Dataset entries:
┄┄┄┄┄┄┄┄┄┄

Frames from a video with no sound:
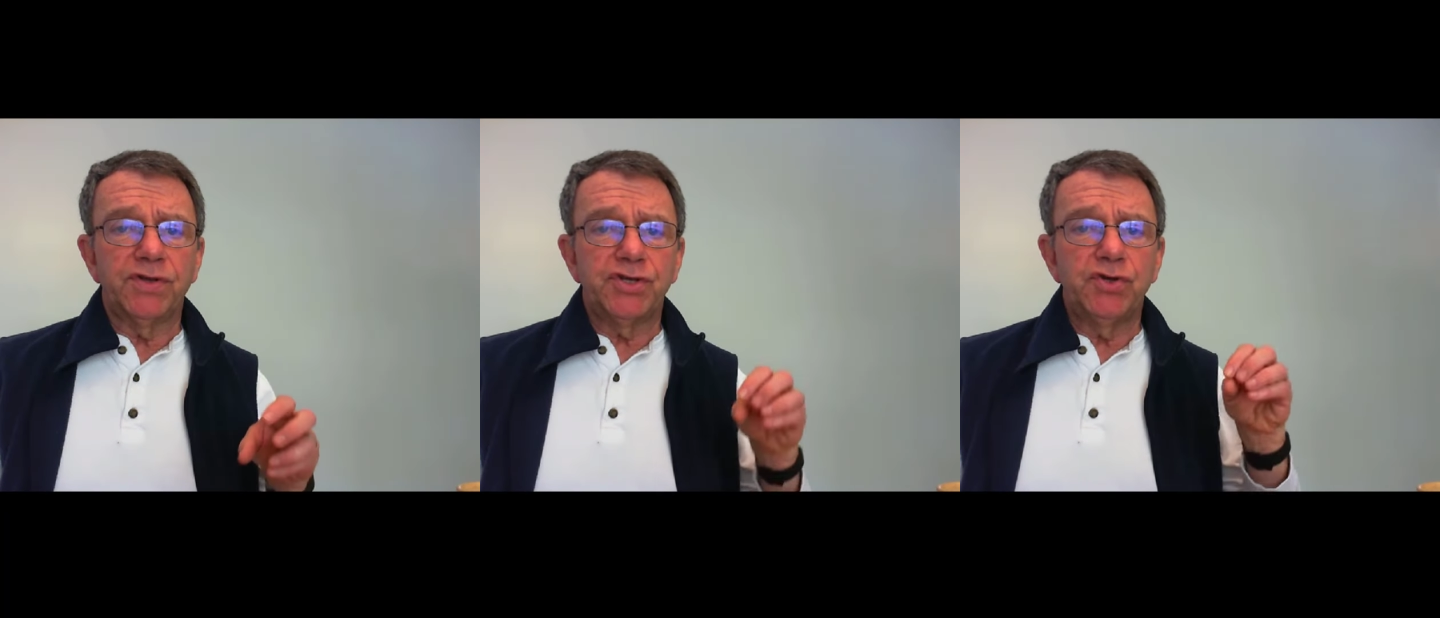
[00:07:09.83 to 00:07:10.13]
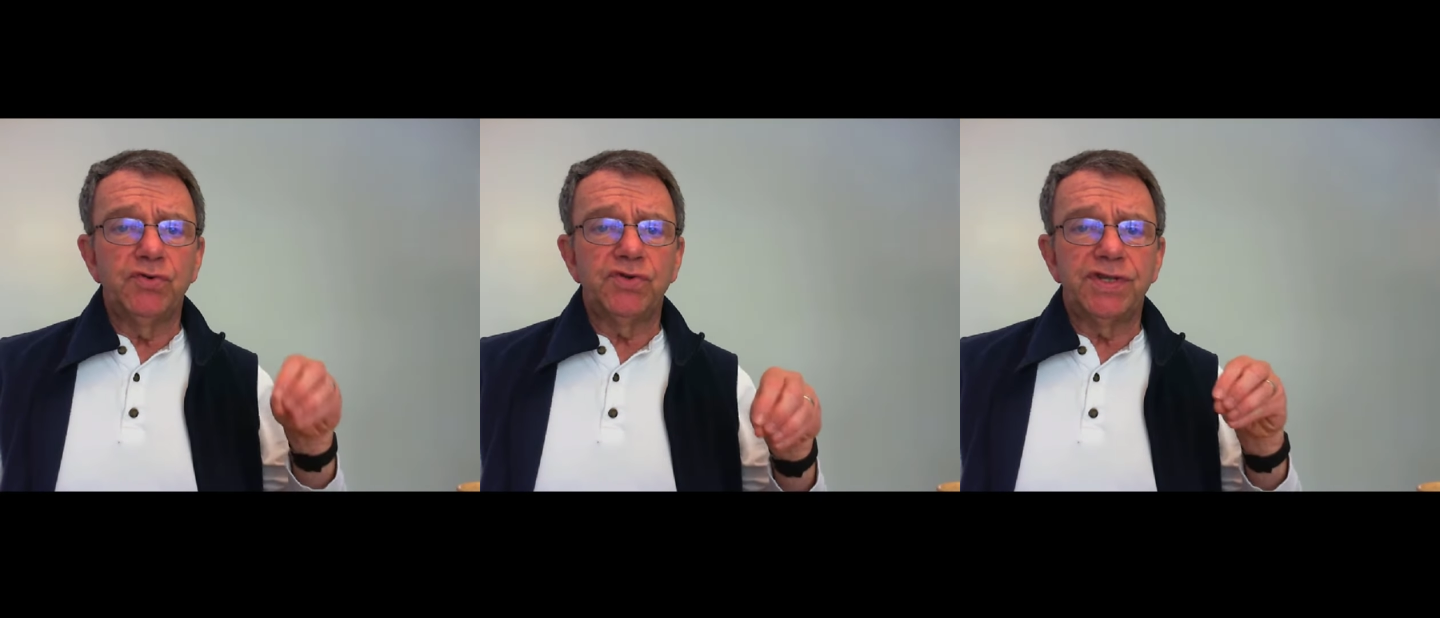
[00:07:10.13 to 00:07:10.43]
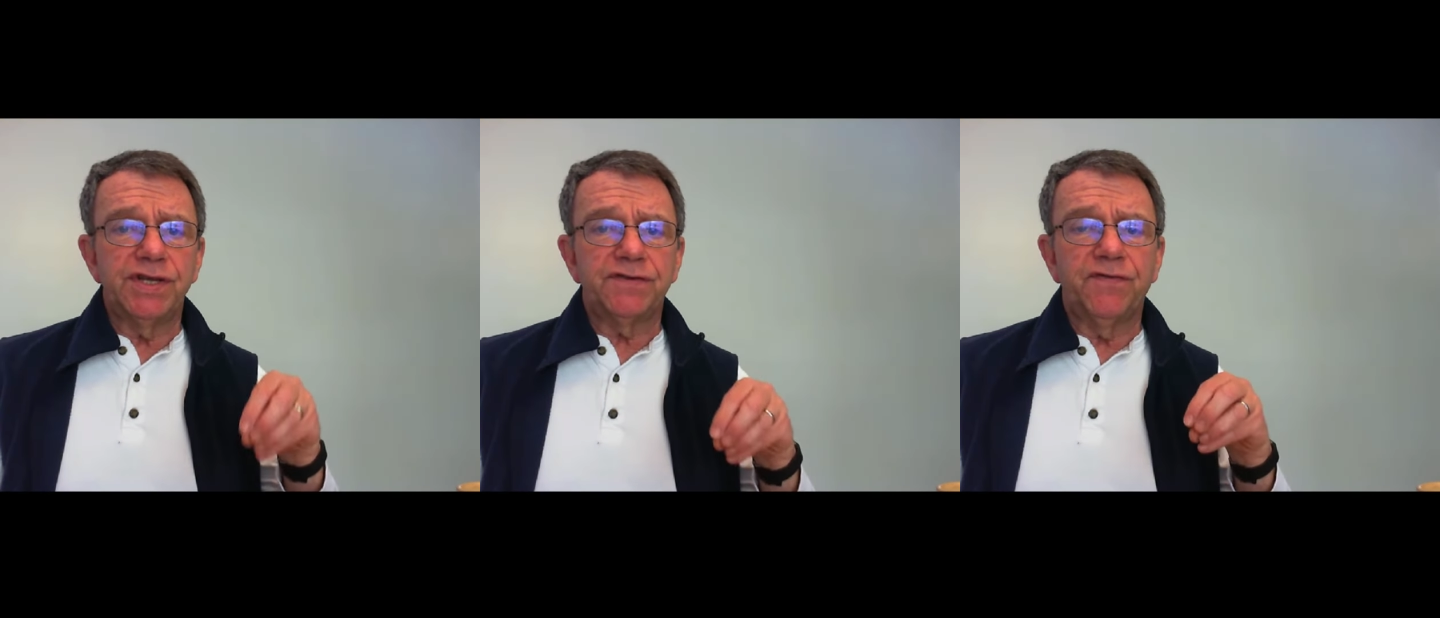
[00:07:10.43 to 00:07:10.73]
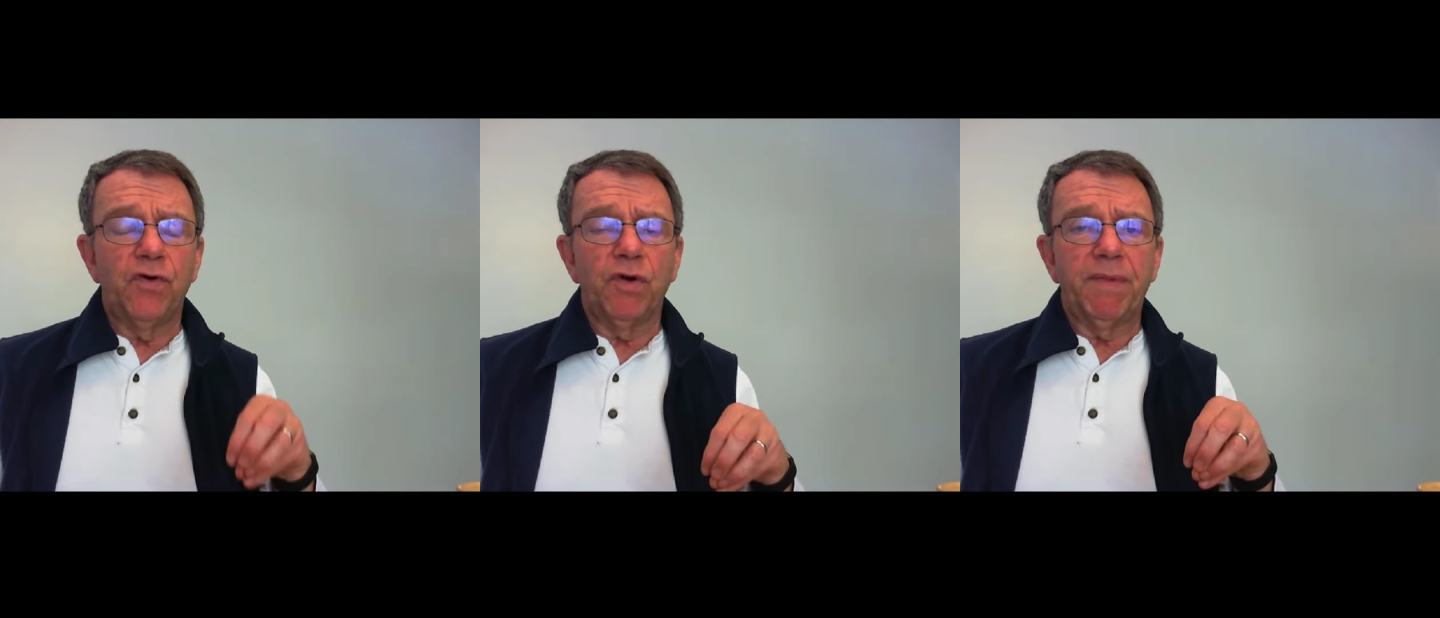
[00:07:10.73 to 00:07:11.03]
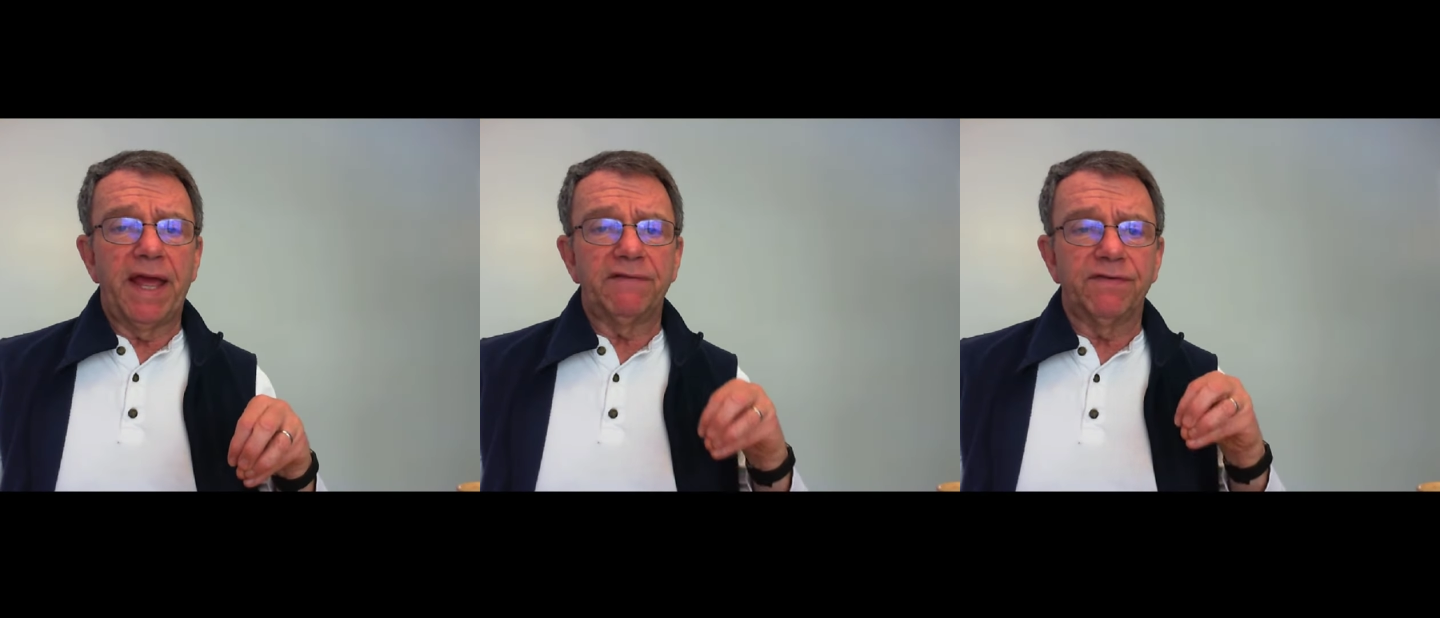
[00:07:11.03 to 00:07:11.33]
has used this
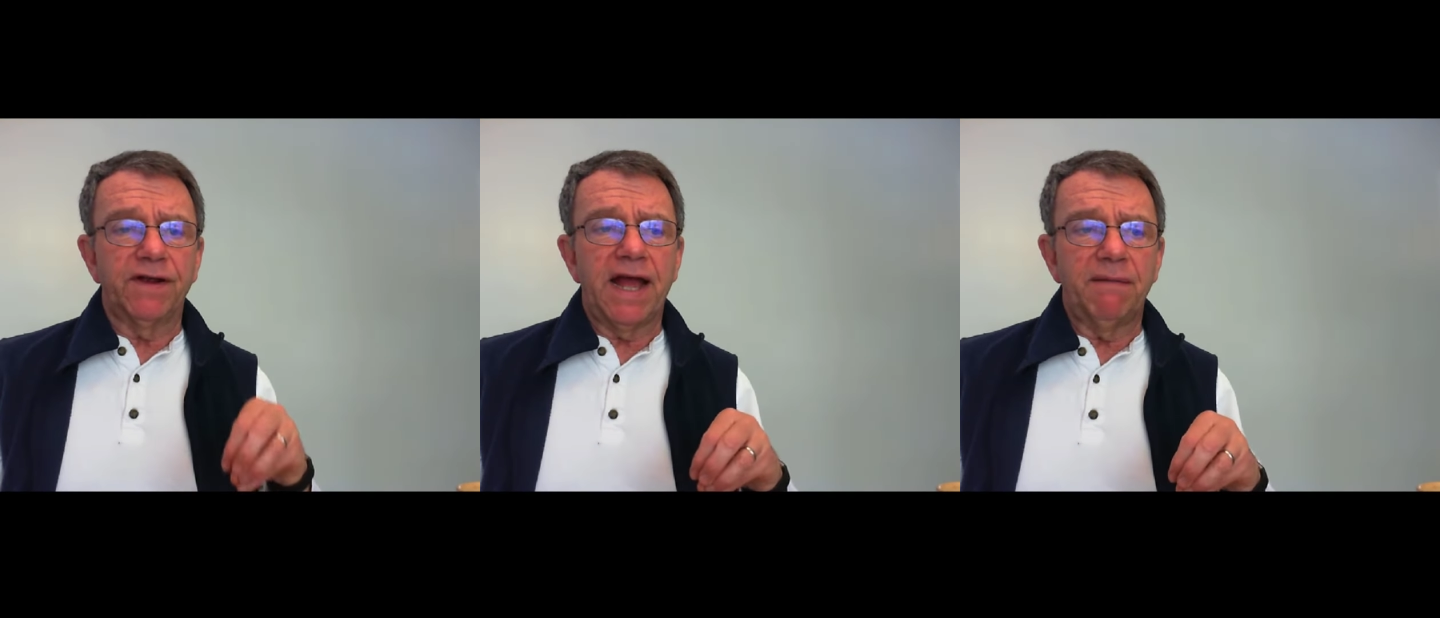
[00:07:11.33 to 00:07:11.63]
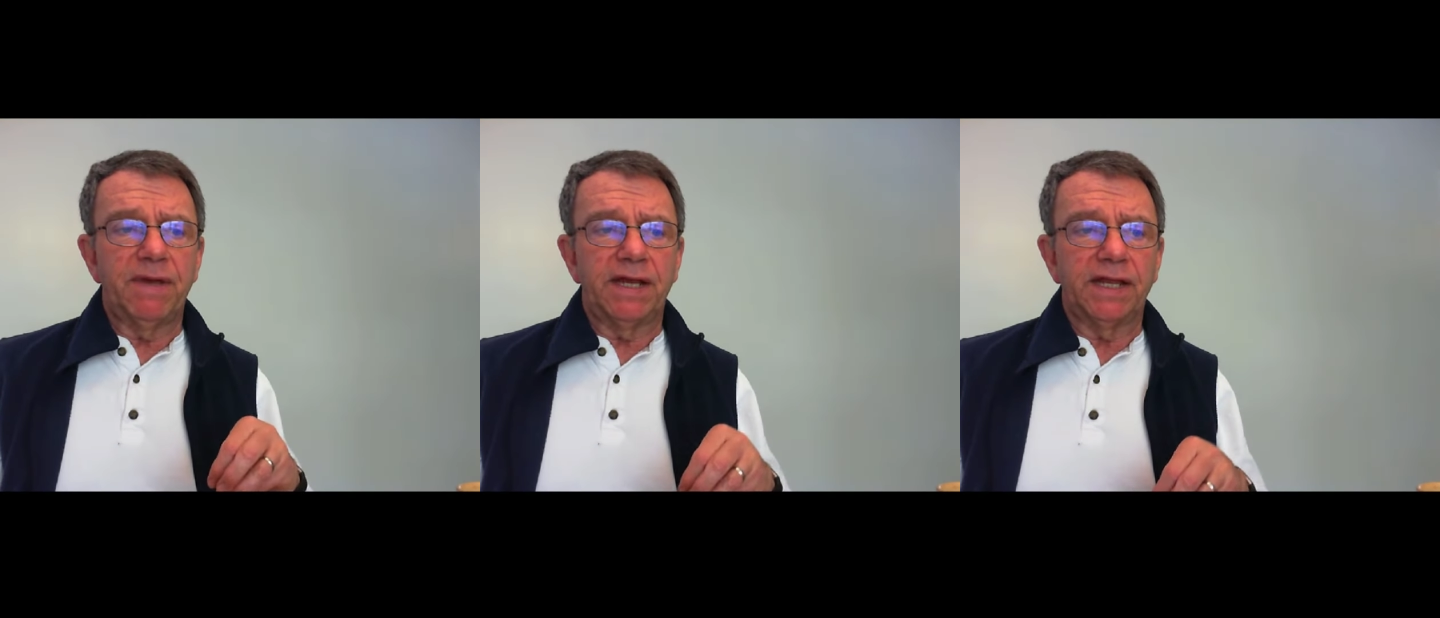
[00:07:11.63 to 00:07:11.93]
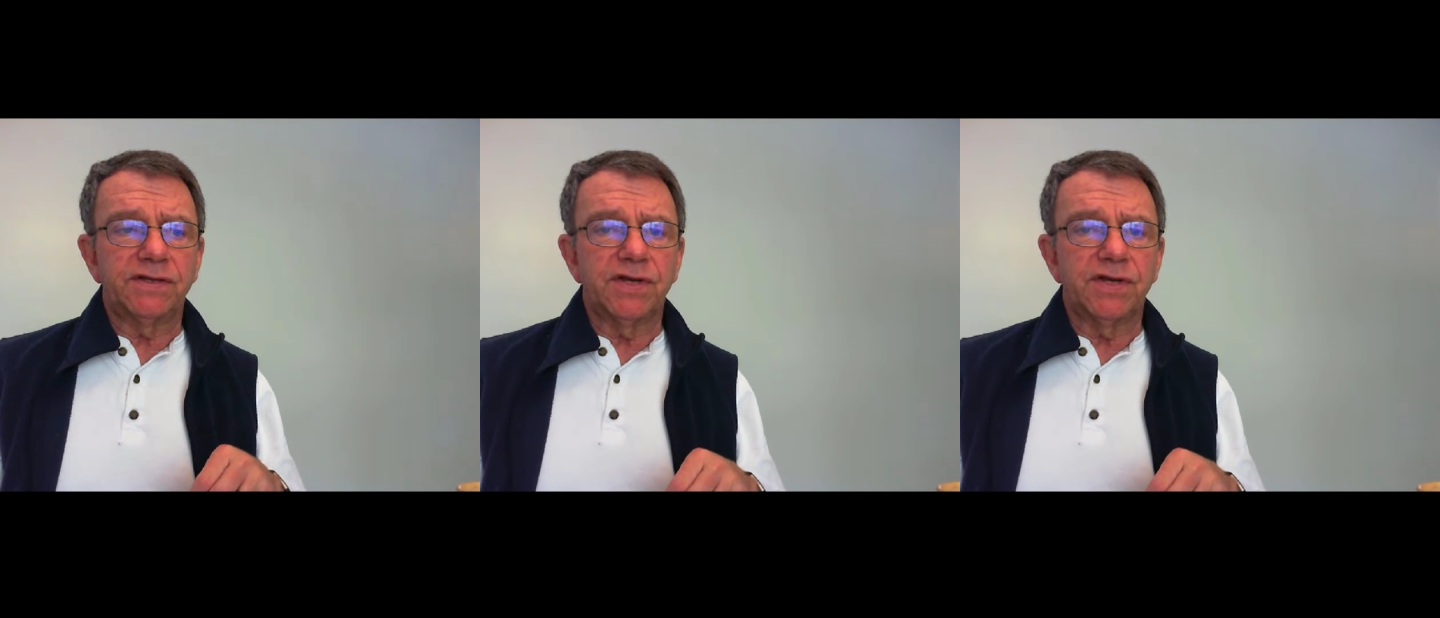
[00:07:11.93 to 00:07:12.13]
format for commenting,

┄┄┄┄┄┄┄┄┄┄

--- Required work ---
Omit the pictures and retype exactly the lines from the one containing "[00:07:11.03 to 00:07:11.33]" through the end of the entries above.

--- Expected output ---
[00:07:11.03 to 00:07:11.33]
has used this
[00:07:11.33 to 00:07:11.63]
[00:07:11.63 to 00:07:11.93]
[00:07:11.93 to 00:07:12.13]
format for commenting,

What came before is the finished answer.